## Activity
Repeat the listing word for word. Leave every picture out.

========

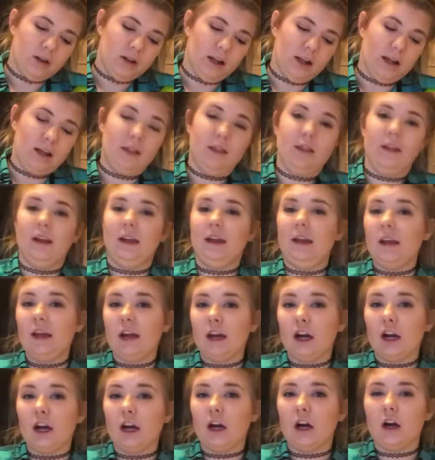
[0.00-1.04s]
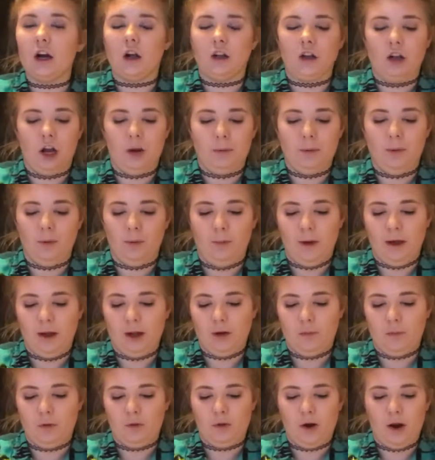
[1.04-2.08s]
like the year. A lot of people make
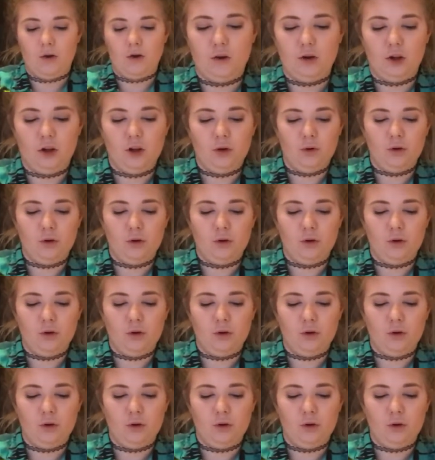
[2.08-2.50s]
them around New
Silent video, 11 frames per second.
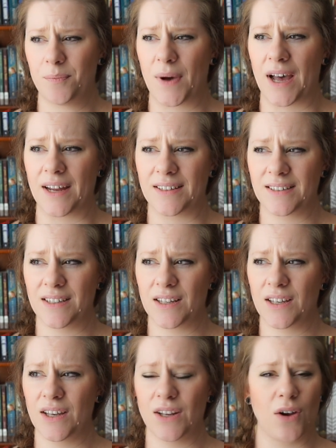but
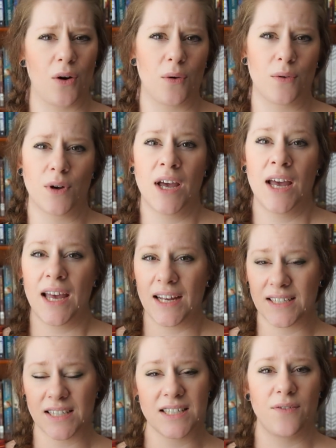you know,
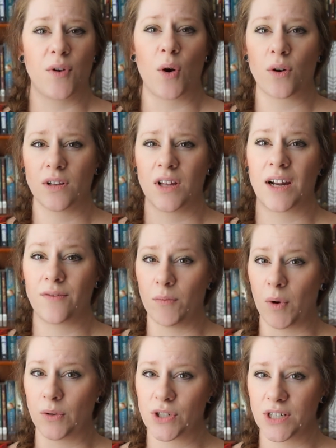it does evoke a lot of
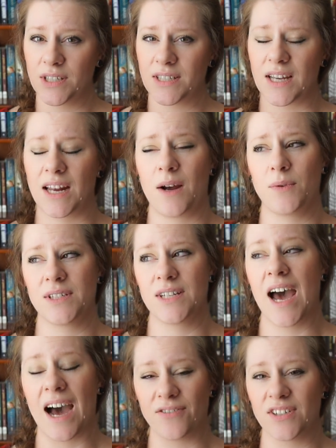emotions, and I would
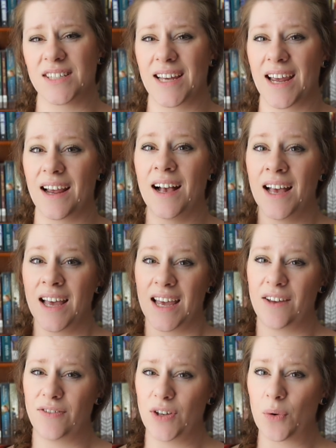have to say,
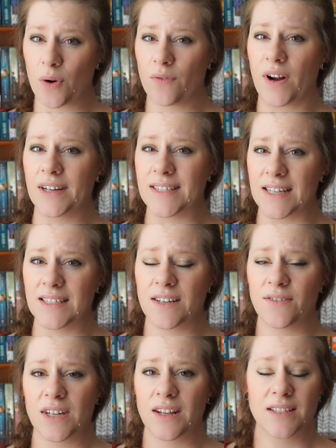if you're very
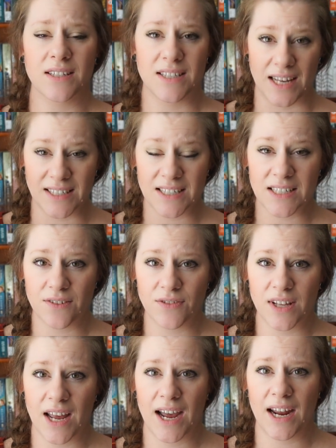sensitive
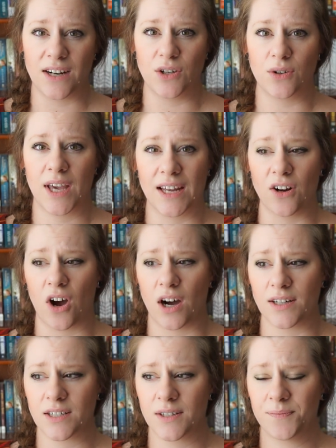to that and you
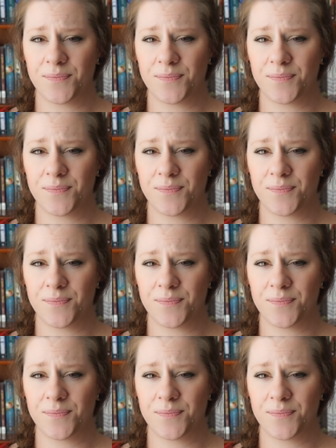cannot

========

## Solution for this exercise
[0.00-1.04s]
[1.04-2.08s]
like the year. A lot of people make
[2.08-2.50s]
them around New
Silent video, 11 frames per second.
but
you know,
it does evoke a lot of
emotions, and I would
have to say,
if you're very
sensitive
to that and you
cannot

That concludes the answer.